What Do You Do If There is a House Blocking Polaris?

Worst of all, it is your house? Getting a telescope mount lined up true North which is within a degree of Polaris is very important.

I am using my Losmandy GM8 mount at the moment while waiting for an 8 pound counterweight to properly balance the G811G goto mount.

The GM8 is not goto. This is a very solid older mount. The solution:

1. Align to North as accurately as Google Maps allows.

2. Pick an object in the sky with a known Right Ascension and Declination. Google "Jupiter RA and DEC right now". 

3. Center the telescope on it and see how far from that DEC the declination setting circle is. In thus case, it should be +22 degrees. Move the polar axis in whatever direction seems most likely to correct it to the correct DEC. On the GM8, there is a azimuth adjustment screw good for several degrees either direction. 

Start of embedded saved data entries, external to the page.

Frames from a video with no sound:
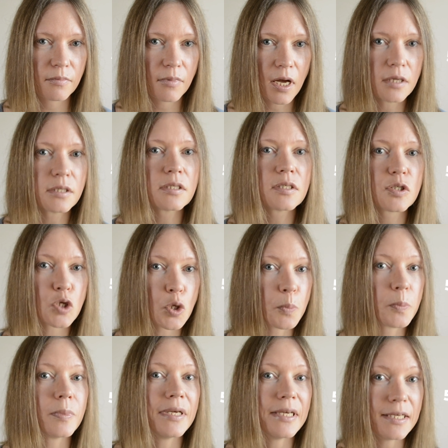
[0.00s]
and
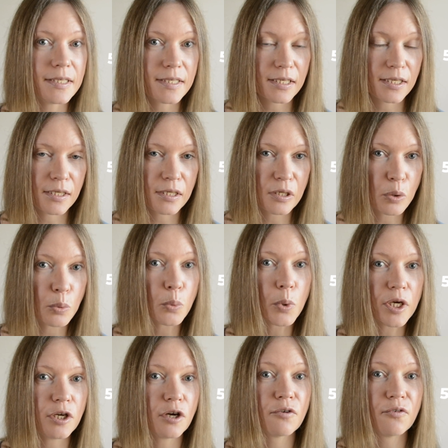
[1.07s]
stop eating
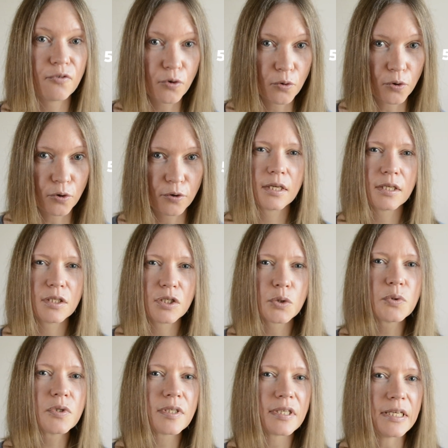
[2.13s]
when you're full.
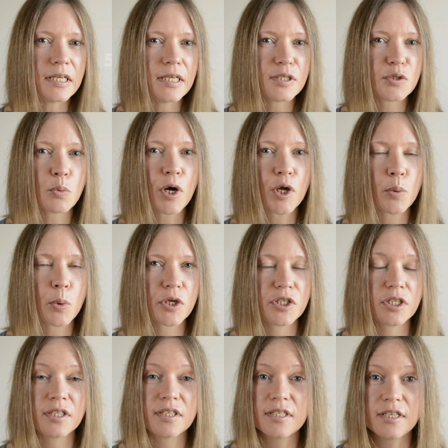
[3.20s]
Don't eat while
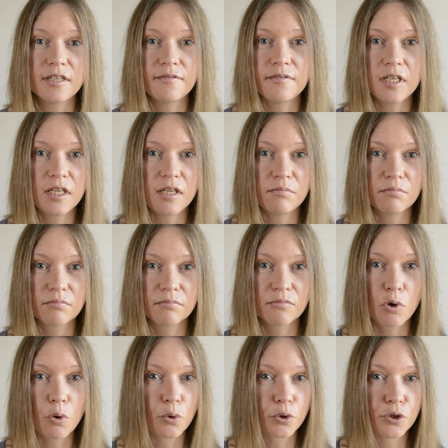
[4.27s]
watching TV
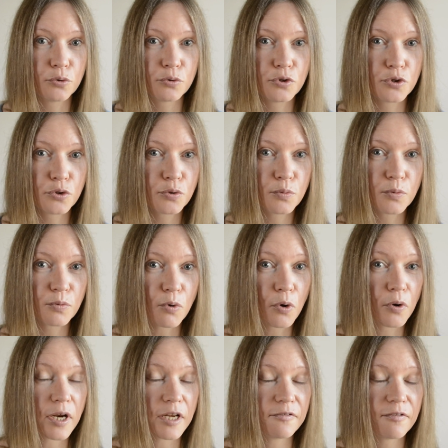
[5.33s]
or YouTube or
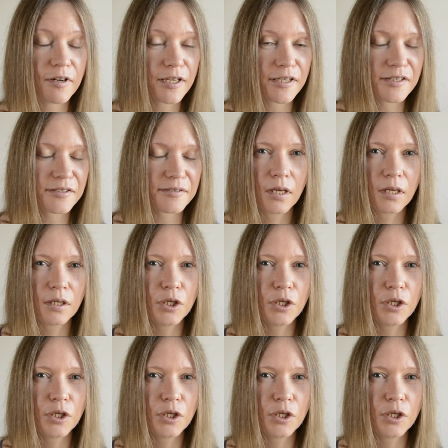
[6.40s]
Netflix.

4. Keep moving polar axis until recentering Jupiter, in thus case, gets it at +22 degrees. You are aligned with the universe's coordinate system. You chi is probably adjusted now as well as a besutiful aura.

5. The RA axis circle is only lightly bound to the polar axis. Turn it until the RA there matches the RA of the object.

6. Whatever you want to see, turn declination axis to that DEC and polar axis to that RA. You are done. As long as you do not move that driven RA setting circle and keep the clock drive running, you are set for the night!